> Problem to work on:
List all lines of the data that include the string "with".

> Record extracts:
==============================
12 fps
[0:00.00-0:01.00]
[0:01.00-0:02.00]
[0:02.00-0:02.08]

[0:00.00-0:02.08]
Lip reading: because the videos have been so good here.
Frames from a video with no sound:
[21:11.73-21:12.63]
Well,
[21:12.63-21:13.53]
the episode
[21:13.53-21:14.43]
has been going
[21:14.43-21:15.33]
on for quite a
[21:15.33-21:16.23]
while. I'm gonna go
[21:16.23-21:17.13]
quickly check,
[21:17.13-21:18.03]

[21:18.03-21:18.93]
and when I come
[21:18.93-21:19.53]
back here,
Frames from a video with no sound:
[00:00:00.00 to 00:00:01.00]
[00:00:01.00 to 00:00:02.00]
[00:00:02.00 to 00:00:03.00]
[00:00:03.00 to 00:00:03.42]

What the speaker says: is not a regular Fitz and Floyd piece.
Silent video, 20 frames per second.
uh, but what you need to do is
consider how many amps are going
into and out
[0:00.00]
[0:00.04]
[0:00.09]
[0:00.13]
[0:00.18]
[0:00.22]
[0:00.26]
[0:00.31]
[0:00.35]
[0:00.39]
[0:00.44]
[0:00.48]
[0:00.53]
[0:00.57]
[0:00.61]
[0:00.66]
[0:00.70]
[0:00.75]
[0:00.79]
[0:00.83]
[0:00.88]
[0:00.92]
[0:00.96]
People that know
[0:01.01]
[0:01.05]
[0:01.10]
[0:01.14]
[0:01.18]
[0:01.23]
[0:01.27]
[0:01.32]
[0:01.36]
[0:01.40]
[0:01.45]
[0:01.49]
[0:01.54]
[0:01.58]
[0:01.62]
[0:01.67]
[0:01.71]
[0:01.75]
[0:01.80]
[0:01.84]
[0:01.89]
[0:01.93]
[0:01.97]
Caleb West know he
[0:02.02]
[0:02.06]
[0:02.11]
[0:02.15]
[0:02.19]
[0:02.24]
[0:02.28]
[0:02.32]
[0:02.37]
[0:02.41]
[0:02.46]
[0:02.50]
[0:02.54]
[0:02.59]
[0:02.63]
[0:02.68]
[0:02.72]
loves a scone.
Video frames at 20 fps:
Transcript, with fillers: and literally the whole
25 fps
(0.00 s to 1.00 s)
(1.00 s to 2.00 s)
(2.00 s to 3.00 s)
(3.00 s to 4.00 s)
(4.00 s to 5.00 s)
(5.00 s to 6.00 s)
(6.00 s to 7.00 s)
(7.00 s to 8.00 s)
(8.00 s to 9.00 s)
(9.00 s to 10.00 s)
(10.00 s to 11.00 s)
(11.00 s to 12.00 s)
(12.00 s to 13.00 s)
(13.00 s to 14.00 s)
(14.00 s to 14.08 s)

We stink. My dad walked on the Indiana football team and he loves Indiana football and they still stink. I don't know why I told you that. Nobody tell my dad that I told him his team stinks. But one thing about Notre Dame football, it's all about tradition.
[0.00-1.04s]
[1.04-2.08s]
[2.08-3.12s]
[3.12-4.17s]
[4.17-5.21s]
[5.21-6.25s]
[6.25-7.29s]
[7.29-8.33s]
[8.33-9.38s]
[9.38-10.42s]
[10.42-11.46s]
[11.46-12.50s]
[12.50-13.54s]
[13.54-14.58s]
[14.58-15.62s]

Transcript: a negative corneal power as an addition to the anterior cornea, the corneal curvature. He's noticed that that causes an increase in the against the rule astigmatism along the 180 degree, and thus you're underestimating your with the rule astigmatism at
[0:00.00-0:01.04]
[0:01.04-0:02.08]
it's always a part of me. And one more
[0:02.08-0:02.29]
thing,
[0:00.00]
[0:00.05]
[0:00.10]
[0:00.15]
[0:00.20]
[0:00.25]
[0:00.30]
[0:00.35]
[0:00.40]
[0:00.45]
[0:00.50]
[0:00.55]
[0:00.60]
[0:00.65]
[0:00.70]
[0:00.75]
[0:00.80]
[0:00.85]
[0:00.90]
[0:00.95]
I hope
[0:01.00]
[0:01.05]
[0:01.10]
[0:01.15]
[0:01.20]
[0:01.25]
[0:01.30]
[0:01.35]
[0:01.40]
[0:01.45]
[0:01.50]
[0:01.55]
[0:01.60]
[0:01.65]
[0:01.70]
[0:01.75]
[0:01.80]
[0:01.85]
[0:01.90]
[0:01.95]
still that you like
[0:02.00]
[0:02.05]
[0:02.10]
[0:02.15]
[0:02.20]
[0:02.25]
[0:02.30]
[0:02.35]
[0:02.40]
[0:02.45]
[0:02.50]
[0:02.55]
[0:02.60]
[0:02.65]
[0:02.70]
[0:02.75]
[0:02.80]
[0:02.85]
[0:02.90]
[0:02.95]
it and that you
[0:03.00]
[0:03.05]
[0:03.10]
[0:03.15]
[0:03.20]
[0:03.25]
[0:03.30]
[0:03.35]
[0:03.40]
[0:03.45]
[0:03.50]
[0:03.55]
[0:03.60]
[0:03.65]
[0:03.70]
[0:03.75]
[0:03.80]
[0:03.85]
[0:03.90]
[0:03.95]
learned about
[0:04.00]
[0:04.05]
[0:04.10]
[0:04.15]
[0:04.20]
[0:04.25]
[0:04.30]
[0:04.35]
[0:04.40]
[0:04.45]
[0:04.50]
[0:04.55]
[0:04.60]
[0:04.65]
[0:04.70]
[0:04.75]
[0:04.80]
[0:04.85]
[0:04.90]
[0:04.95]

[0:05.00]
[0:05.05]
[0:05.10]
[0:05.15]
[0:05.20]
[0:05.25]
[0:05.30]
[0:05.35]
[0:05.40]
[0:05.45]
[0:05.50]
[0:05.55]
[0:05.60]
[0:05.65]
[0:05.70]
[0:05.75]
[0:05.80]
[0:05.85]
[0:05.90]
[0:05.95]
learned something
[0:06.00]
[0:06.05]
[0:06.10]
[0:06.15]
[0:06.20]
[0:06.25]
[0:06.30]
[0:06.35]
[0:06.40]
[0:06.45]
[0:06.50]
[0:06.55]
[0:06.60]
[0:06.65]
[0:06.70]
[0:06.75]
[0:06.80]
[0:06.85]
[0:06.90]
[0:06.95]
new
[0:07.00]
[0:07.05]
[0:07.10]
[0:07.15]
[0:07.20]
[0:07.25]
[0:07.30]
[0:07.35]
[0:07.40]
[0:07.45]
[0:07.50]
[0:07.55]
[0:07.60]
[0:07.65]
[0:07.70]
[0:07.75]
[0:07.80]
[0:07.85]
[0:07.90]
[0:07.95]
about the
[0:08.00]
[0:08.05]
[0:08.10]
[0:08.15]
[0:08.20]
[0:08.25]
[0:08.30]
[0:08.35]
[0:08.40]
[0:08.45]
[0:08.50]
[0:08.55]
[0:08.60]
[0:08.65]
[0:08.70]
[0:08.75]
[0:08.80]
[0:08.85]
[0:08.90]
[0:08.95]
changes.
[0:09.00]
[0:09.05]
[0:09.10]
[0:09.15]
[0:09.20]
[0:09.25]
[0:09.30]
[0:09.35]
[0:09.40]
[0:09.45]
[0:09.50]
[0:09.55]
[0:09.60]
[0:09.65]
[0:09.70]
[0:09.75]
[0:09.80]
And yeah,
==============================
> Your solution:
Frames from a video with no sound:
Frames from a video with no sound:
Transcript, with fillers: and literally the whole
Transcript: a negative corneal power as an addition to the anterior cornea, the corneal curvature. He's noticed that that causes an increase in the against the rule astigmatism along the 180 degree, and thus you're underestimating your with the rule astigmatism at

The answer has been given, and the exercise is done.